Unlike the modern-day tendency to limit the term ‘mystical’ to a substitute slim band of states of consciousness, James noticed that mystical studies encompass a huge and fluid spectrum of intellectual states. The class of mystical experience, according to James, is wider and more inclusive than religion. For instance, James might say that an uprush of creative perception is mystical, and that sensing a presence in a room is mystical, and that a country of altered consciousness brought on by way of capsules is also mystical, however, none of these reports could be visible by way of James as brazenly nonsecular. Conversely, he might say that very mild and diffuse nonsecular reviews, such as feelings of consolation, protection, or an increased understanding of scripture, are non-secular if the individual attributes these experiences to the impact of a trans-natural source, but they could no longer be termed as mystical by James.
However, those two essentially separate categories, at times, can and do intersect; they do so in the class of religious mysticism, an exceedingly potent subset of spiritual stories that James claims are at the root and center of spiritual experience.
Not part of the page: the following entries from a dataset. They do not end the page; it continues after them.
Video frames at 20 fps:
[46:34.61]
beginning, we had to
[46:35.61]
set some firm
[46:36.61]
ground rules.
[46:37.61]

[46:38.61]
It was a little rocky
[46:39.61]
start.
Therefore, while not all mystical experiences can be called nonsecular, and not all religious experiences can be considered mystical, all-powerful nonsecular studies are mystical for James.
Contrary to his detailed discussion of the 4 marks of mystical experiences being used as a definition, near the research of James’s paintings on mysticism gives us an implicit definition of mystical experience.
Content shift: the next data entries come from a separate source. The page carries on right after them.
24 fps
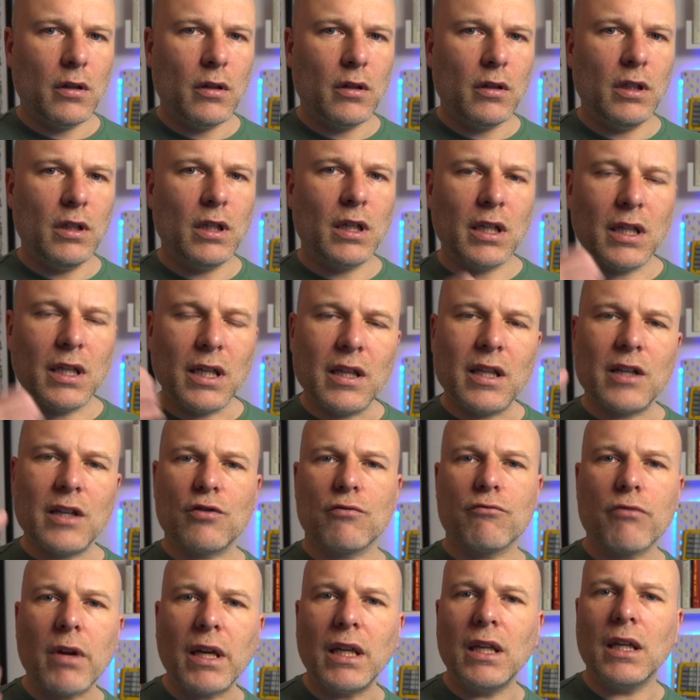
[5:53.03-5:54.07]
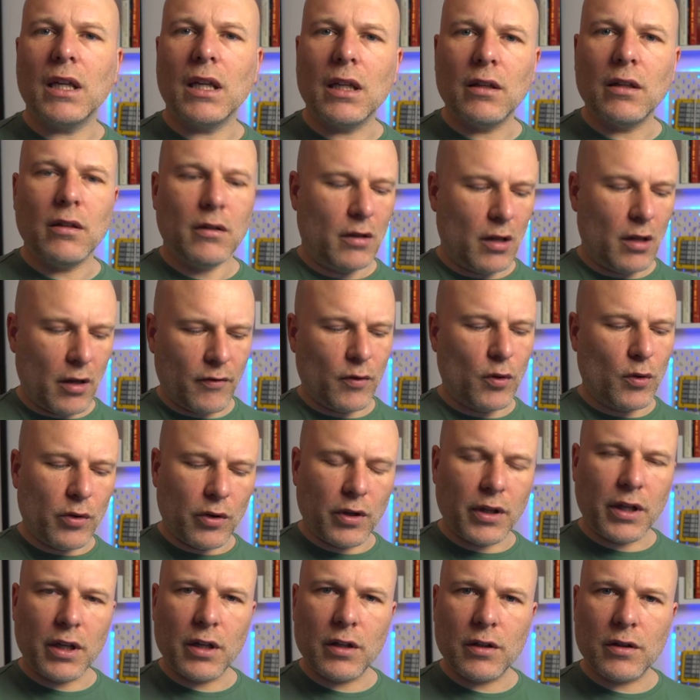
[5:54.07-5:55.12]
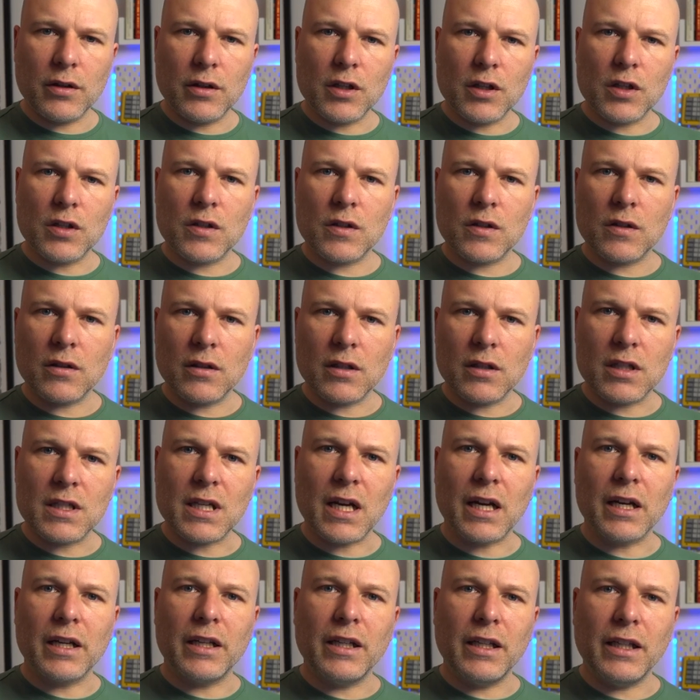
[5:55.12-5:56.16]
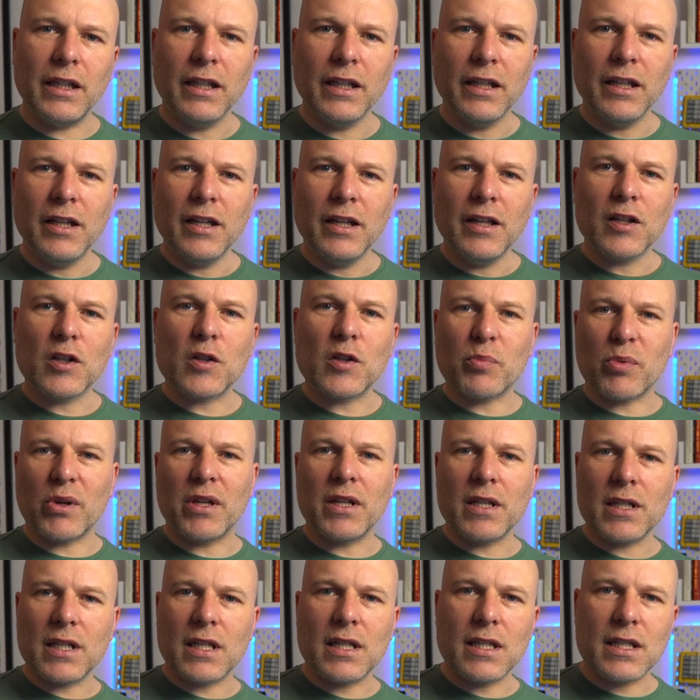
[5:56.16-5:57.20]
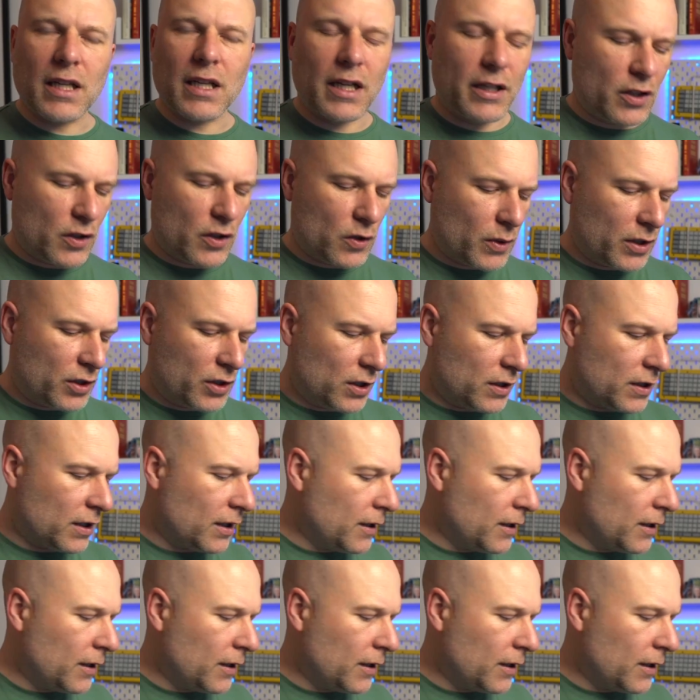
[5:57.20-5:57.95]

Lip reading: can hear this ringing of all the tiny springs inside the switches.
First, every mystical experience, in James’s sense of the term, must be experiential. That is, mystical reviews are first-hand events that are seen and felt.
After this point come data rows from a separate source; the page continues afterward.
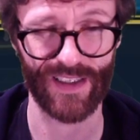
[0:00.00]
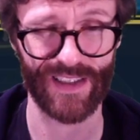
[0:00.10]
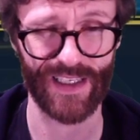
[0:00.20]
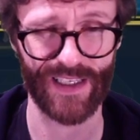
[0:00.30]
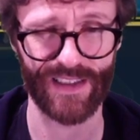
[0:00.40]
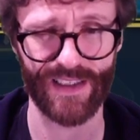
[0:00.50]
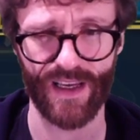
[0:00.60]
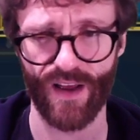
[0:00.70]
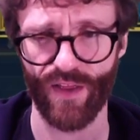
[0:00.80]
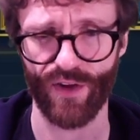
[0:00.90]
exceeds
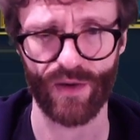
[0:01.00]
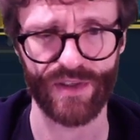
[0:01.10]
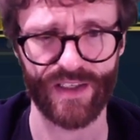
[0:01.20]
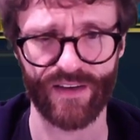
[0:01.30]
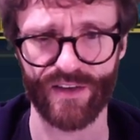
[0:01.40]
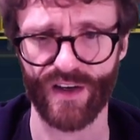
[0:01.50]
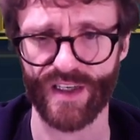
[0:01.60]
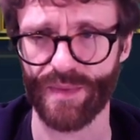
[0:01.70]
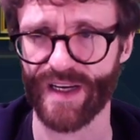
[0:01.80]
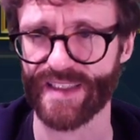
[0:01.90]
30% of the
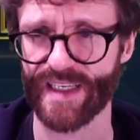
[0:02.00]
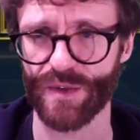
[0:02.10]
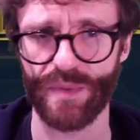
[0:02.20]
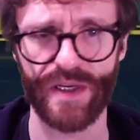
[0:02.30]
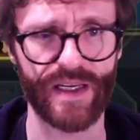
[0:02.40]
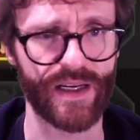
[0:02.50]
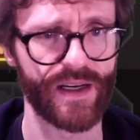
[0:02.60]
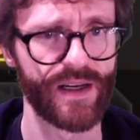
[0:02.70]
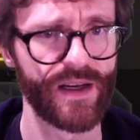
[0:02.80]
target's max HP.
Second, mystical stories are also powerful. An experience is mystical if it is intensively felt and profoundly significant.
Third, these experiences should also be transformative.
Finally, mystical reviews for James involve interpreted contacts with trans-natural realities.
James is not a reductionist. Even although he does recognize the complicated ways in which our bodies, minds, and cultural backgrounds have an impact on the very last makeup of each mystical experience, he also insists that mystical reviews are more than just an amalgam of physiological, psychological, or sociological factors. For James, mystical reports are critical sources of information on the existence of geographical regions of reality or dimensions of awareness that exceed our normal natural reality or our usual waking cognizance. The lifestyles of these unseen worlds aren’t always dogmatically affirmed by James, but he does sense that these studies are first-rate understood as a dynamic interaction of factors: a trans-natural source and a person’s interpretative framework. James claims that the phenomenology of these stories constantly shows an otherness within the experience, even if that otherness is thought of as a deeper level of one’s personal being.
For James, saintliness isn’t completely equated with mysticism. Instead, saintliness is the lasting transformation of a man or woman that is wrought by profound mystical experiences.
James stresses that mystical states of focus have the power to shape our belief-structures as they seem to provide direct, unimpeachable insights into reality which appear to be more reliable than those given to the mystic by using senses. A mystical experience feels real, even long after the revel in itself has disappeared.
Therefore, James himself, over the route of his career, slowly became greatly open-minded as to which reports are real and which aren’t. For instance, even though James, over time, from not willing to accept the claim that non-sensory mystical studies can deliver with them an experience of truth that is just as shiny and convincing as experience studies, has changed his thinking several years later.